Mata Hari is a 2017 Russian-Portuguese television series, produced by International production company Star Media in association with Channel One (Russia) and Inter (Ukraine).

The series is dedicated to the story of the legendary spy, fatal temptress and passionate dancer Margareta Zelle, better known under the pseudonym Mata Hari, who was engaged in espionage activities in favor of Germany during the First World War.

Plot
Margaret MacLeod, persecuted by her ex-husband, is deprived of custody of her daughter and abandoned to the mercy of fate with no means of subsistence.
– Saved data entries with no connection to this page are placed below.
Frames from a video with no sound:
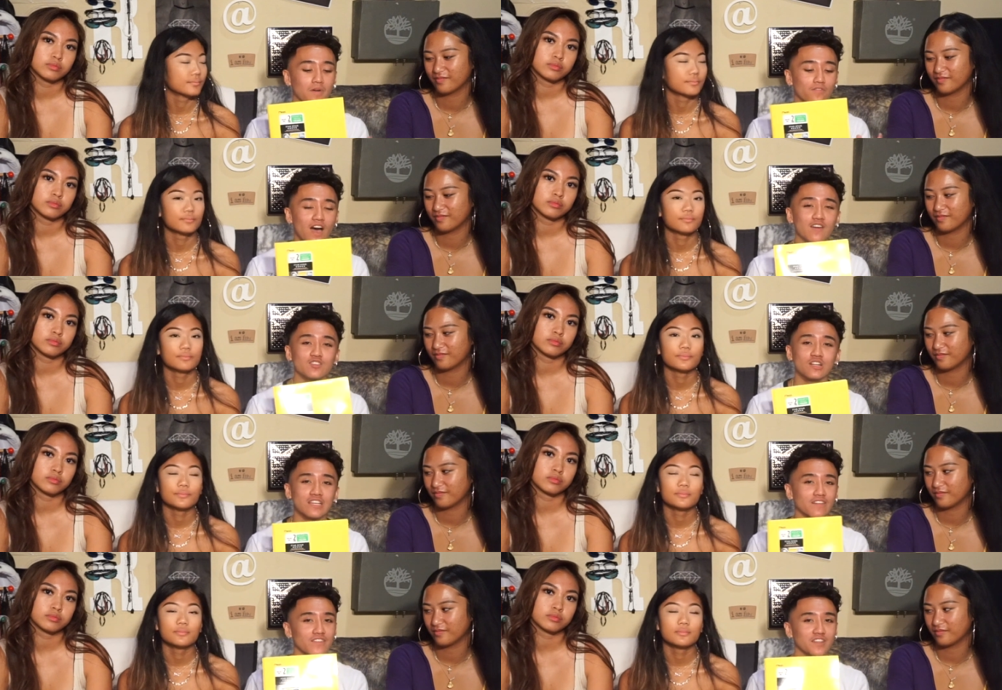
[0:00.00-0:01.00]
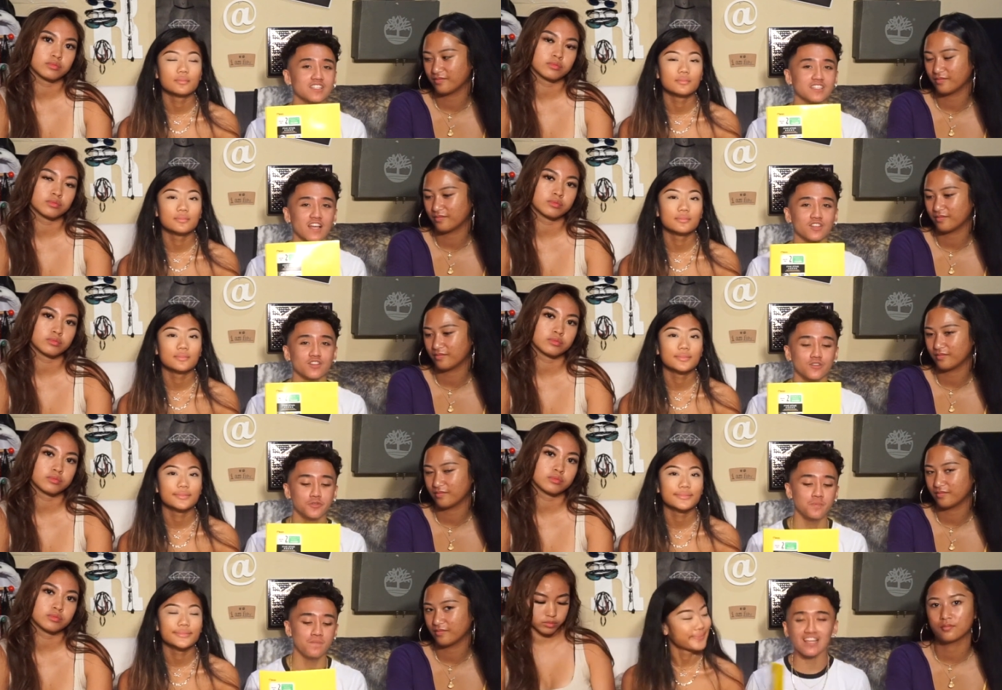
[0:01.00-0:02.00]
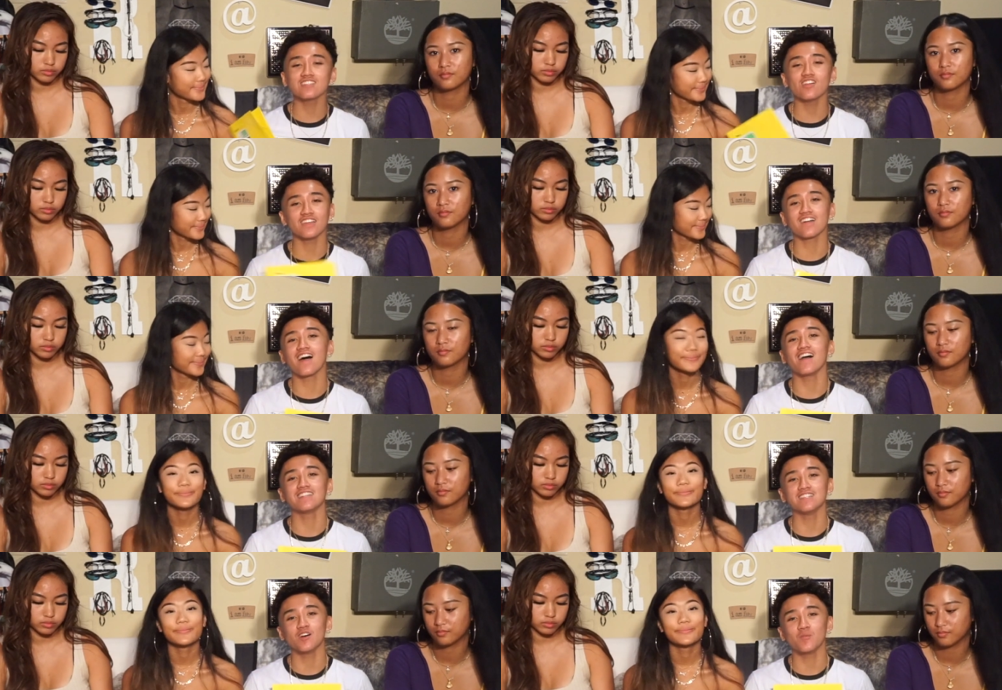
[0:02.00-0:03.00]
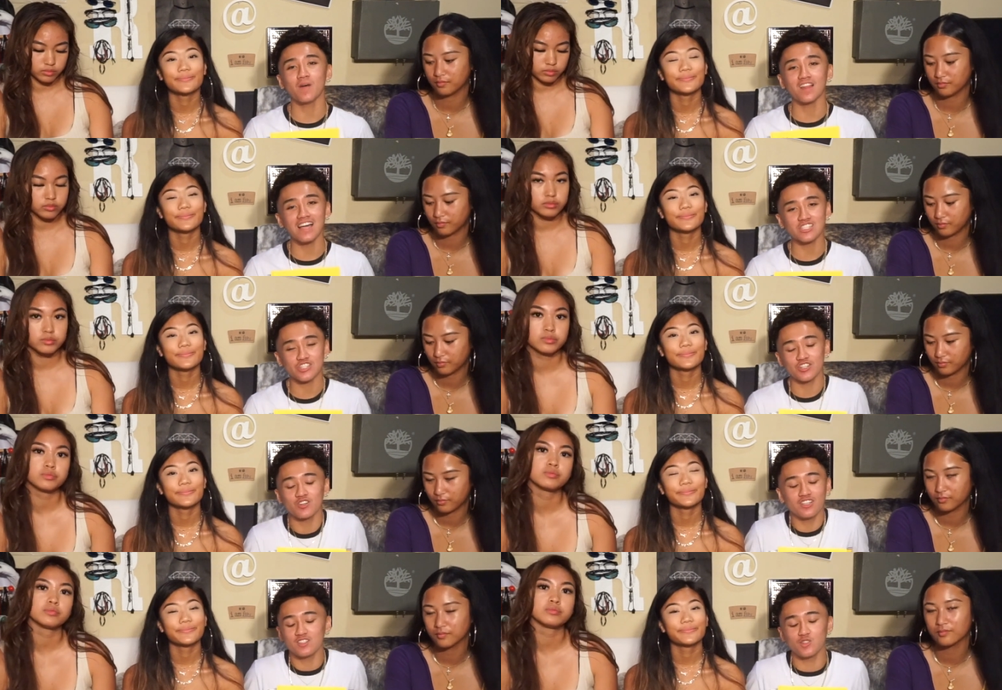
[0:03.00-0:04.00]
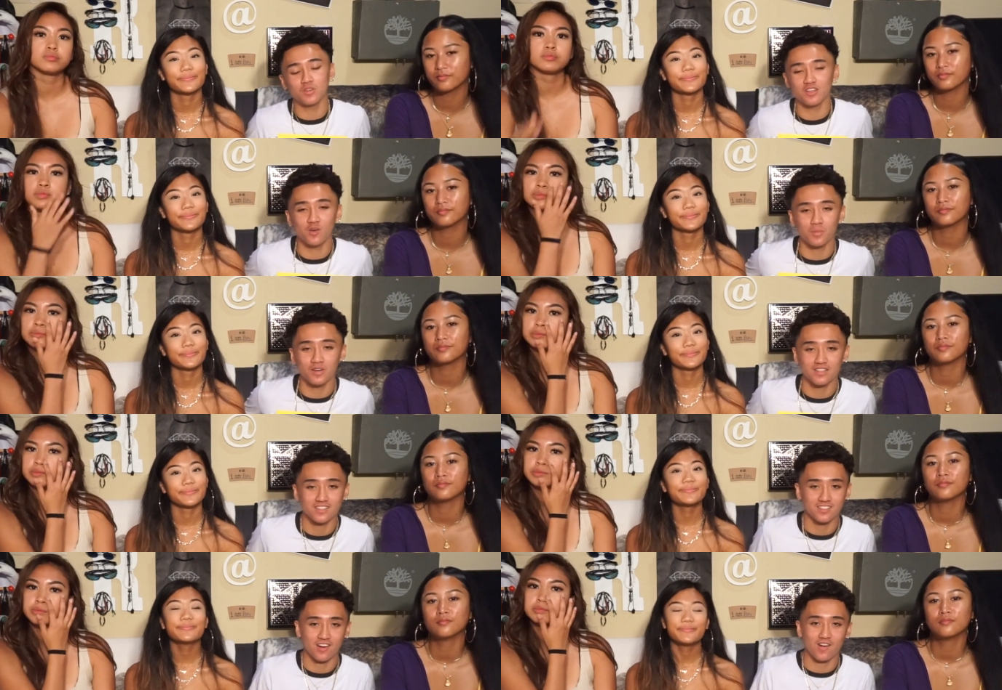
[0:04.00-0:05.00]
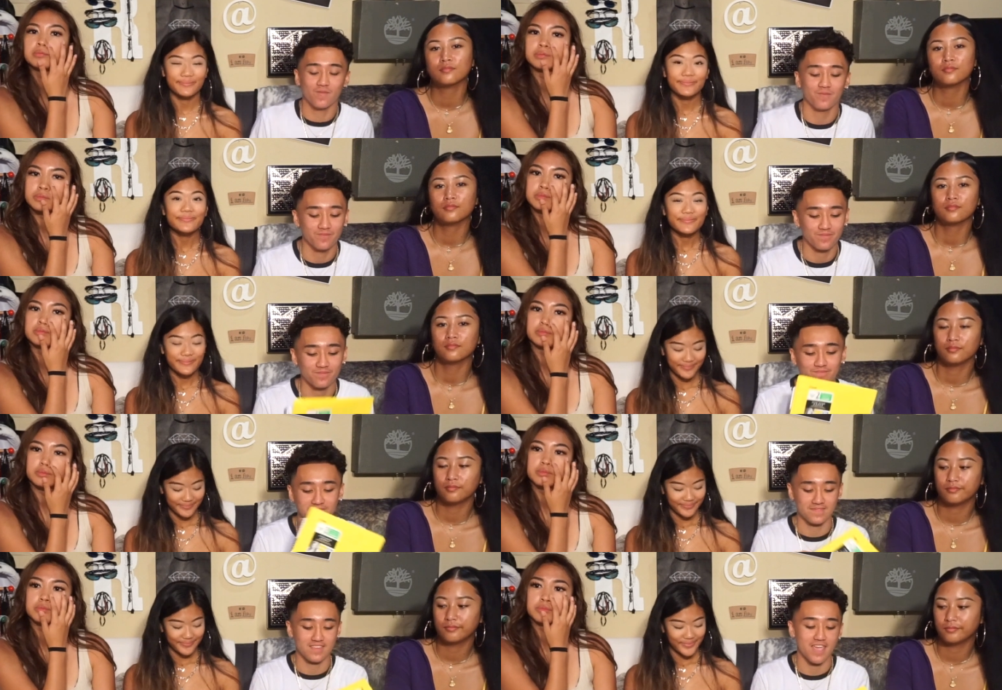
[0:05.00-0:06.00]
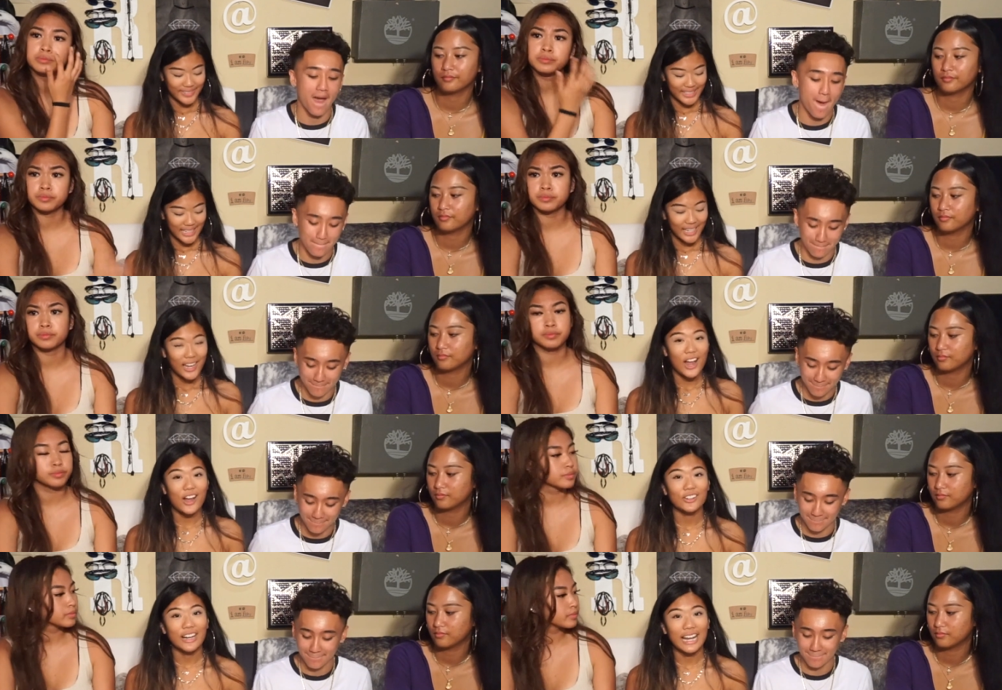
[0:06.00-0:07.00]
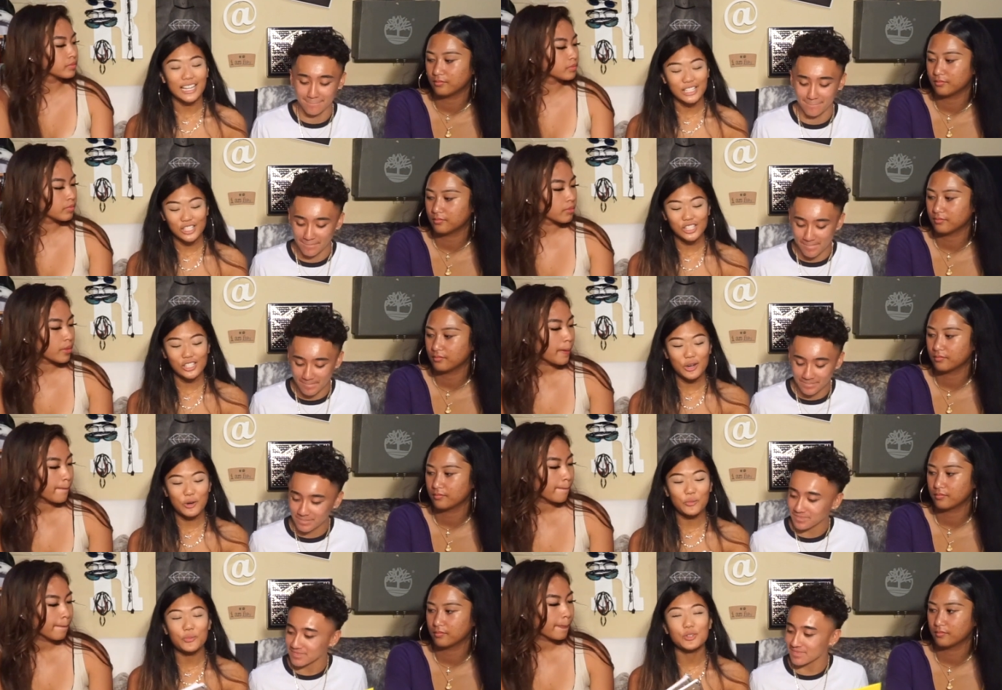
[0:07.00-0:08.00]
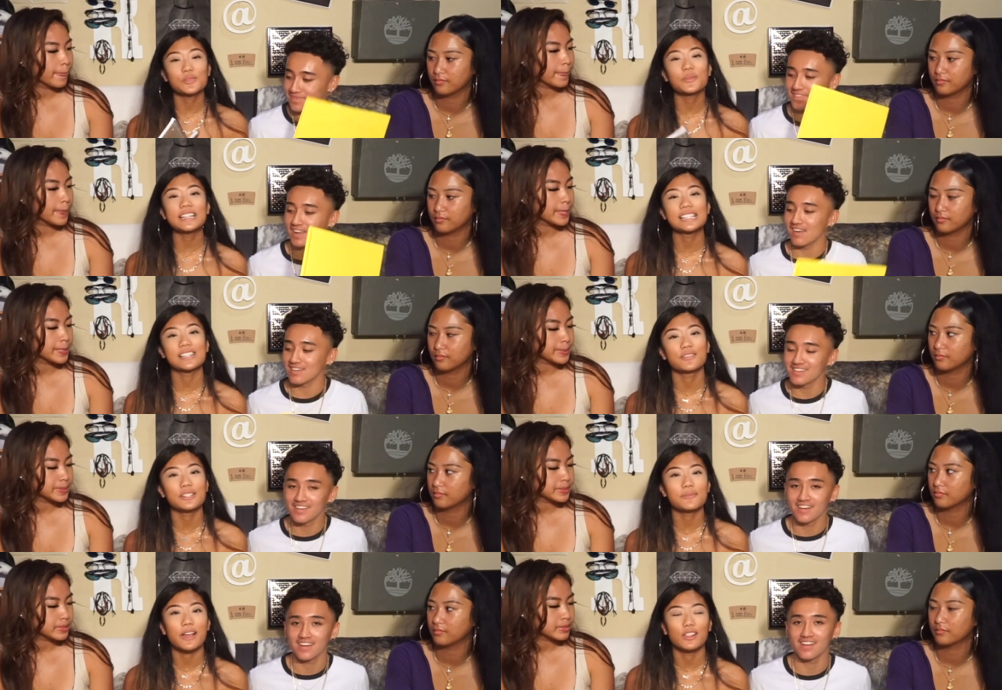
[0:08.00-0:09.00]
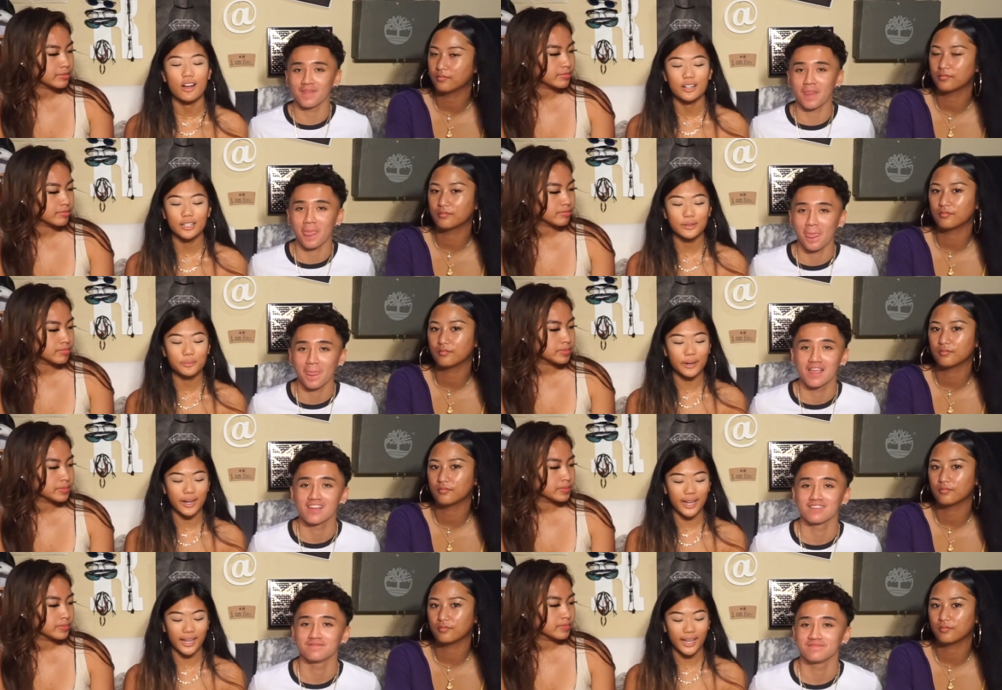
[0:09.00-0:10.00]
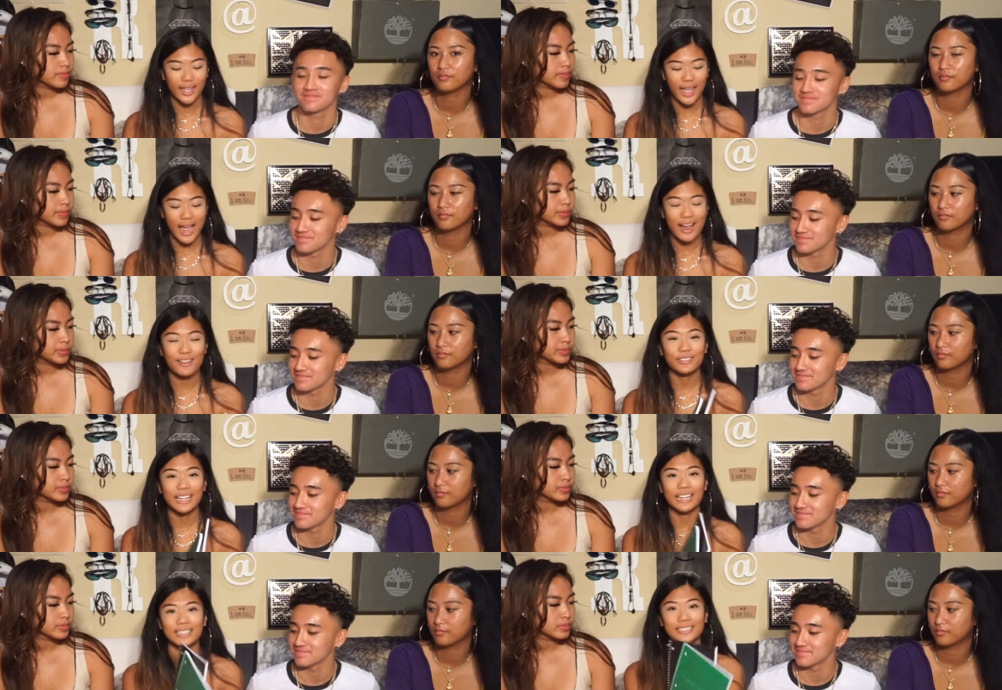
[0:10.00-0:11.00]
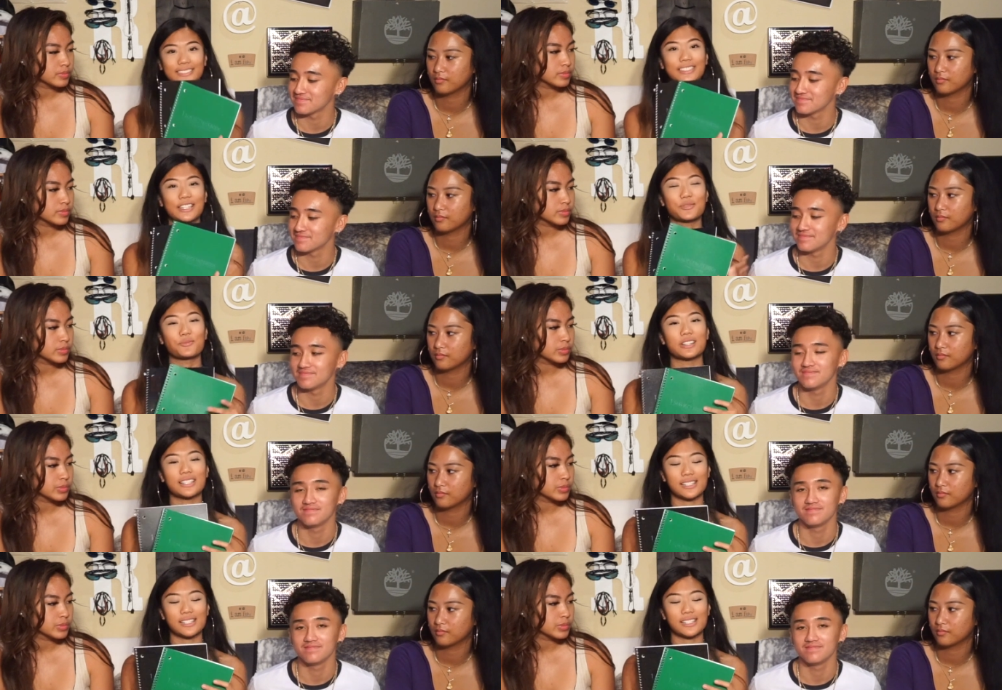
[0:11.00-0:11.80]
Speaker 1: but five star like I feel like this is hella new. Yeah, that's all I got. You know, my last year you don't need too many notebooks, so
Speaker 2: yeah. All right, so most of my stuff is in my locker, but I have like these one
She becomes a dancer and is desperate to find any other earnings.

Under the pseudonym Mata Hari, Margaret becomes the favorite of the European elite. For her the doors of luxurious mansions and villas open, each performance produces an incredible furore. But the First World War is coming, which will forever change the course of history.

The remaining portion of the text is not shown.